Comparison of standard 2D breath-hold cine imaging with 2D free-breathing cine in one subject, showing all slices from base to apex at endsystole.
3.
Comparison of standard 2D breath-hold cine with 2D free-breathing cine in one subject, showing the 1st two phases and the systolic phase for a mid-wall slice. For the FB method, the 1st and 2nd phase are of similar quality, demonstrating an acceptable transition to steady state. Some improvement in epicardial border delineation is observed in subsequent cardiac phases for the FB method (arrows).

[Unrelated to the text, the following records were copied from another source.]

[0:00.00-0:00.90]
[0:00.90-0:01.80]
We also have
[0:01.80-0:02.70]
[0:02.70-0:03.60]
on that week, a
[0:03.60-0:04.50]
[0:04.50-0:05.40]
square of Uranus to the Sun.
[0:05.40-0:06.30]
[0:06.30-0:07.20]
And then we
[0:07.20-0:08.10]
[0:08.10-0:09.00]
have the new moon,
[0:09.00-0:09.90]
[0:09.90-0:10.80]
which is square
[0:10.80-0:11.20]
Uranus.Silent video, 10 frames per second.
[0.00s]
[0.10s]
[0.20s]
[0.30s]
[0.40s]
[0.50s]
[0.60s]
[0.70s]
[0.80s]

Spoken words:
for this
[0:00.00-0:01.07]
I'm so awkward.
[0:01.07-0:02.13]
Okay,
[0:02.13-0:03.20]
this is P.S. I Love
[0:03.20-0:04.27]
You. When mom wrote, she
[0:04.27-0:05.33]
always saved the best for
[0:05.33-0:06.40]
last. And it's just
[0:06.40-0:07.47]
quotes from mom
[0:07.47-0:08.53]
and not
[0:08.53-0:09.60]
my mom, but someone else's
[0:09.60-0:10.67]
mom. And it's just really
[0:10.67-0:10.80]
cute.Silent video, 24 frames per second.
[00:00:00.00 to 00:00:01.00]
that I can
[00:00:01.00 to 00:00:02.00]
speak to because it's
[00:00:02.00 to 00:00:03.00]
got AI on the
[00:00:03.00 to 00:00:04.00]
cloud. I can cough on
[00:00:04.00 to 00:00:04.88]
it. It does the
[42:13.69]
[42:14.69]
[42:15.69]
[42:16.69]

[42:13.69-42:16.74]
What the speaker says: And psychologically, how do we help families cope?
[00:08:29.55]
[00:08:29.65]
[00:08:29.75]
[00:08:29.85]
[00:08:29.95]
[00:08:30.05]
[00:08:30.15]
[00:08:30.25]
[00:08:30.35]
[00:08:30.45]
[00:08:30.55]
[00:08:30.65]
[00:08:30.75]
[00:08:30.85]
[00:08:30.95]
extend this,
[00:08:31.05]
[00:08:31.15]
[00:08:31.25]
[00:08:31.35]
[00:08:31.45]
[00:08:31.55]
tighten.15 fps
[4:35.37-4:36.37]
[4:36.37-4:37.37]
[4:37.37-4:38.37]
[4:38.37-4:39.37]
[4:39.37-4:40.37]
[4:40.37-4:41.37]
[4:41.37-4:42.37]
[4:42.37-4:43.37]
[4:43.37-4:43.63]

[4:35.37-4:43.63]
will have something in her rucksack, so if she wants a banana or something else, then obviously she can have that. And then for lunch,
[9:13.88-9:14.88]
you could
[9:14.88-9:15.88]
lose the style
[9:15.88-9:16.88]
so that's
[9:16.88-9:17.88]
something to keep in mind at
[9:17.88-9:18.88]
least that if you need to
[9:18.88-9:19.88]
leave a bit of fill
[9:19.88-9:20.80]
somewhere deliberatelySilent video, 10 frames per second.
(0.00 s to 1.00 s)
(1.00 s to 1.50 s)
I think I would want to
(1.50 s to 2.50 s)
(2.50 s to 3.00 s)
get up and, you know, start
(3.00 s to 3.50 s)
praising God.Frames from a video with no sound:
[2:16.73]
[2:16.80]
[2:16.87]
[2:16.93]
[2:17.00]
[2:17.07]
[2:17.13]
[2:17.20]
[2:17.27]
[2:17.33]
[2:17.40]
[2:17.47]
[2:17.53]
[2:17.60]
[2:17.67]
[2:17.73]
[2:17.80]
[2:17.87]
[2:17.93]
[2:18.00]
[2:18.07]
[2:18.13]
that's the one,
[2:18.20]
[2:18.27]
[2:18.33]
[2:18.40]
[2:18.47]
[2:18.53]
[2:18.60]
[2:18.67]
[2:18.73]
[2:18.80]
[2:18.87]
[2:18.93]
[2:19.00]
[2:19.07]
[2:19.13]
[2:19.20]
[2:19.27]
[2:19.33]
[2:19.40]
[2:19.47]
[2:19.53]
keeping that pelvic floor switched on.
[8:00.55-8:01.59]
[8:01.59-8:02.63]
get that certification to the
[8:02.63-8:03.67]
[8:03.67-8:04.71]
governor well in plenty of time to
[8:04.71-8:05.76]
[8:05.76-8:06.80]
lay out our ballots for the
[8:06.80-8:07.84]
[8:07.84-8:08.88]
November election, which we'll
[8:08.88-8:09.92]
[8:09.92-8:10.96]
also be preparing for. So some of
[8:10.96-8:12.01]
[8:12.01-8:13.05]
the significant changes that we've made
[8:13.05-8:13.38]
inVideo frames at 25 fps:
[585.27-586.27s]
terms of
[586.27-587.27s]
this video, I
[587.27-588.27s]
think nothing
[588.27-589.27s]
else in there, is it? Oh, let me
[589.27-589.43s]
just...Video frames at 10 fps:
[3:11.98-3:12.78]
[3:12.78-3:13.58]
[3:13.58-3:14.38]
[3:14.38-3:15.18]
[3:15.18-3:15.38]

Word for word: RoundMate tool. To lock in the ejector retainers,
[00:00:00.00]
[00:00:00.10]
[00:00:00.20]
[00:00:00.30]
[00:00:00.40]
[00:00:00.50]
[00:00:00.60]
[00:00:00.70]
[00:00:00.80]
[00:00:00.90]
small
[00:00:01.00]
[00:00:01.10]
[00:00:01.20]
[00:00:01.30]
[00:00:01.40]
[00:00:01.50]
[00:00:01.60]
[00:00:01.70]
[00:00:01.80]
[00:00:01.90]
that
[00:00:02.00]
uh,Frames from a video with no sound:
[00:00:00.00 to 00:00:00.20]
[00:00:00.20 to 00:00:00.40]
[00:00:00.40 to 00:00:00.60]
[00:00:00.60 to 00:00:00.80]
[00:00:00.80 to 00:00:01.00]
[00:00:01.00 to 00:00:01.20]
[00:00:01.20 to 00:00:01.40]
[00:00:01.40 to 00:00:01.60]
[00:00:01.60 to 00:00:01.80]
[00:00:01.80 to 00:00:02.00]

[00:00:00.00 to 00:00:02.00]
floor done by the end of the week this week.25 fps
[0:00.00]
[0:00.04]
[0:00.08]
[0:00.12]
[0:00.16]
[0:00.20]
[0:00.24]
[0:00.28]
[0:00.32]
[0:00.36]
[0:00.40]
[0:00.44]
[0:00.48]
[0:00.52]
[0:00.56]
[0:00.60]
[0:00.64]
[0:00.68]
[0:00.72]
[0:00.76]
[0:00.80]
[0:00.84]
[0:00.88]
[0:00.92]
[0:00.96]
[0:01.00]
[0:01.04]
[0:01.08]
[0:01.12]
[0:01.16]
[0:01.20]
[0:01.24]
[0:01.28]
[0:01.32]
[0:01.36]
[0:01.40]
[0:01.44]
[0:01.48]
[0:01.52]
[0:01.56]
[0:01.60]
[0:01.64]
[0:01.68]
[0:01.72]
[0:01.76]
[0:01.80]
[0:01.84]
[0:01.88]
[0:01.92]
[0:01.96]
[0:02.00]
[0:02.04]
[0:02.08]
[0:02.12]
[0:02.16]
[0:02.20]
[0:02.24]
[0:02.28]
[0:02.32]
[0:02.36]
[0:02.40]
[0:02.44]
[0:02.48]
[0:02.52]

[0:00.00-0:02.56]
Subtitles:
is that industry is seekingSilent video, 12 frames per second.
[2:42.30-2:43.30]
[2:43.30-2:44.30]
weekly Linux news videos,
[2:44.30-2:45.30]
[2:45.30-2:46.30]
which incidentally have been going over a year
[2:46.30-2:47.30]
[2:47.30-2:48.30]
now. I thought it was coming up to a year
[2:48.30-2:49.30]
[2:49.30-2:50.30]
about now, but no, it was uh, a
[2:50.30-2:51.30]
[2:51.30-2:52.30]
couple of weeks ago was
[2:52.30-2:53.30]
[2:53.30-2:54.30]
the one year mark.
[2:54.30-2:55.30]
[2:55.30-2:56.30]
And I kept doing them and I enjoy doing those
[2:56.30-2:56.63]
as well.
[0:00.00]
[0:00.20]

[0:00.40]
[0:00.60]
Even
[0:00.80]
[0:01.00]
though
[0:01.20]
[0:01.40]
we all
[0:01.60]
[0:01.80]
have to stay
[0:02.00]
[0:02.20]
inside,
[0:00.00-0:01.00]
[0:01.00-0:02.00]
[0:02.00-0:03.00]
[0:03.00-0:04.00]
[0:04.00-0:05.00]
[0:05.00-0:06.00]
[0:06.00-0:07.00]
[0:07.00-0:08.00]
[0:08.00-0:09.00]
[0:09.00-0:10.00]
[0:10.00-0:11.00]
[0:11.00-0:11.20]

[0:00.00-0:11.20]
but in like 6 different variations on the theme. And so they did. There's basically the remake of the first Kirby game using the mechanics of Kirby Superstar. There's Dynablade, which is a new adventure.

Slice misregistration was visible in the long-axis reformats of all 2D BH stacks, to a greater or lesser extent, with much less misregistration present in the 2D FB scans (Fig. 4). Of the 11 studies, the slice misregistration was large in 4 (36%) of the 2D BH short-axis stacks, vs. 0 (0%) of the 2D FB stacks. Figure 5A plots LV volumes (end-diastolic and end-systolic) and end-diastolic myocardial volume of 2D FB vs. 2D BH. The correlation coefficients were R=0.97, 0.97 and 0.85 for LVEDV, LVESV, and LVEDM, respectively. The data are also shown in a Bland-Altman plot in Figure 5B. Table 1 provides the results of comparison of LVESV, LVEDV, EDM, and LV ejection fraction (LVEF), including the Bland-Altman limits of agreement. The differences between the BH and FB measurements were not significant. Figure 5C compares discordance between BH and FB measures of LVEDV, LVESV, and LVEDMV, showing greater discordance for studies with large slice misregistration vs. small misregistration, which was significant only for LVEDM (p = 0.01 for EDMV, p = 0.35 for EDV, p = 0.30 for ESV).
4.
Comparison in one subject of long-axis reformats of a short-axis stack of slices for 2D BH and FB studies, showing the slice misregistration of the BH study, which is readily observed in the septal wall.
5.
A) Direct comparison of end-diastolic LV volume (EDV), end-systolic LV volume (ESV), and end-diastolic myocardial volume (EDMV) for the 2D free-breathing and 2D BH methods, in all 11 subjects. B) Bland Altman analysis, showing bias and ± 2 standard deviations. C) The extent of disagreement between the 2D BH and FB methods, plotted for studies with registered vs. misregistered BH images. Greater disagreement was observed for studies with misregistration, but significance was only found for myocardial volume.
Table 1.
Bland Altman comparison of 2D breath-hold and free-breathing measurements of left ventricular function.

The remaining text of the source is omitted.